Published:Monday | February 1, 2016 | 12:38 AMLivern Barrett
Jamaica Labour Party (JLP) Leader Andrew Holness speaks with supporters during a JLP Area Council One meeting in Olympic Gardens, St Andrew, yesterday.

Jamaica Labour Party (JLP) leader Andrew Holness turned to scripture yesterday as he sought to calm nervous party supporters hours before Prime Minister Portia Simpson Miller announced February 25 as the date for the general election.

With the latest RJR-TVJ Don Anderson opinion poll showing the JLP trailing the governing People’s National Party (PNP) by four percentage points, Holness told Labourites: “Let not your heart be troubled.”

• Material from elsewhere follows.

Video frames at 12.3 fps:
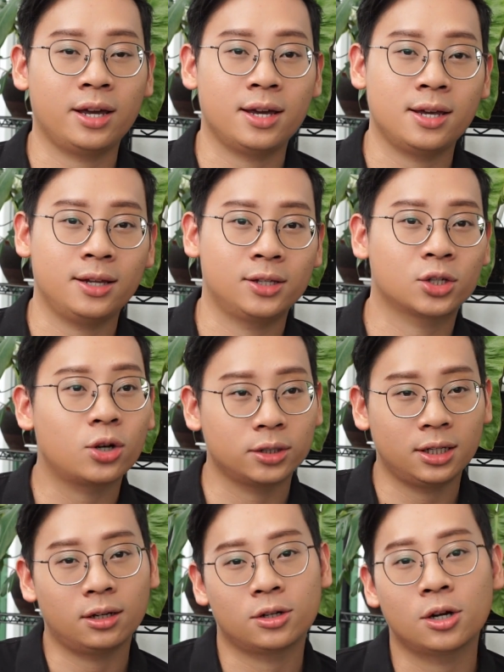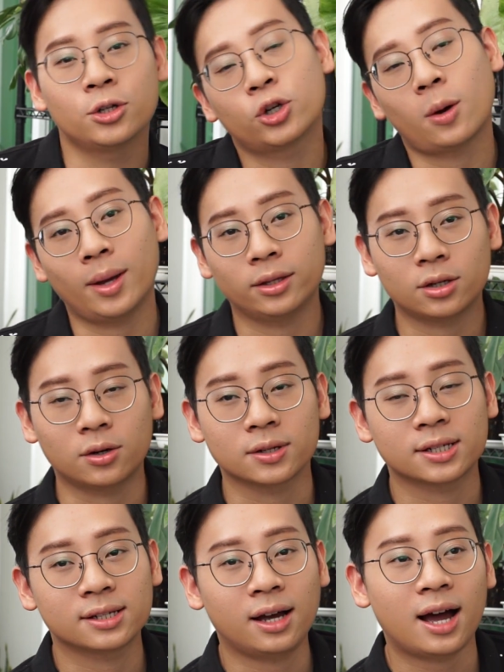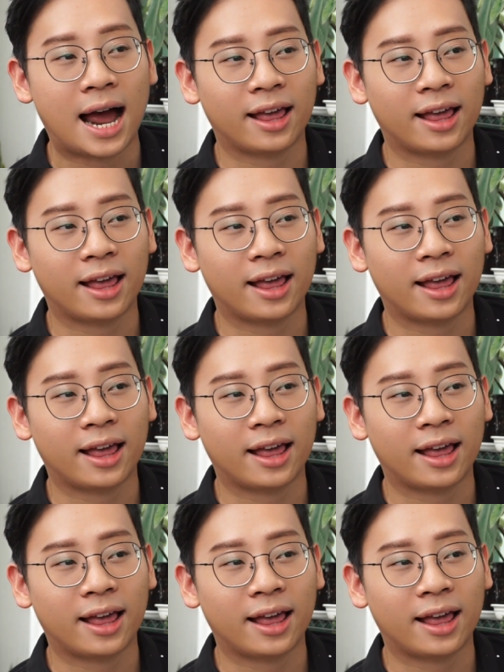is Cotyledon tomentosa.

“Ye, believe in God, believe also in me,” declared Holness, quoting from the Bible as he addressed a JLP Area Council One meeting in St Andrew.

Daryl Vaz, the opposition member of parliament for West Portland, also tried to put a positive spin on some of the poll findings, while insisting that his party had a realistic chance of regaining state power.

“I don’t want anybody start to panic about any polls,” Vaz declared at the same meeting.

“The Labour Party is right there, and if it does what it needs to do and captures the imagination of those uncommitted people, we will win the election, hands down,” he insisted.

As an example, the West Portland MP noted that the poll shows that 50 per cent of all eligible voters remain uncommitted or have decided to remain mum on which party they will support.


He expressed the view that the JLP could win over those voters, but acknowledged that they want to hear the plans and programmes the party has in place should it be elected to form the next government.

Holding up his West Central St Andrew constituency as an example, Holness emphasised that the JLP was ready to transform Jamaica from poverty to prosperity.

He gave the assurance that the JLP would not engage in “too much waste talk” during the election campaign, but instead focus on the things that will help to move Jamaicans out of poverty.

“Prosperity time now,” he declared to thunderous applause.

Holness, however, cautioned that prosperity did not mean that “you have a whole heapa money”.

“Prosperity can mean that you stop carry water pan you head and you now have water inna yuh house.

Prosperity can mean that you can now fix yuh roof that when yuh look up yuh nah see the sky, and when rain fall, yuh haffi tek all yuh mouth ketch water,” he explained.

“Prosperity means that you can sell the little bike and buy a little car. It mean you can send all a yuh pickney dem go school and yuh nuh haffi stop dem because yuh nuh have lunch money,” he said.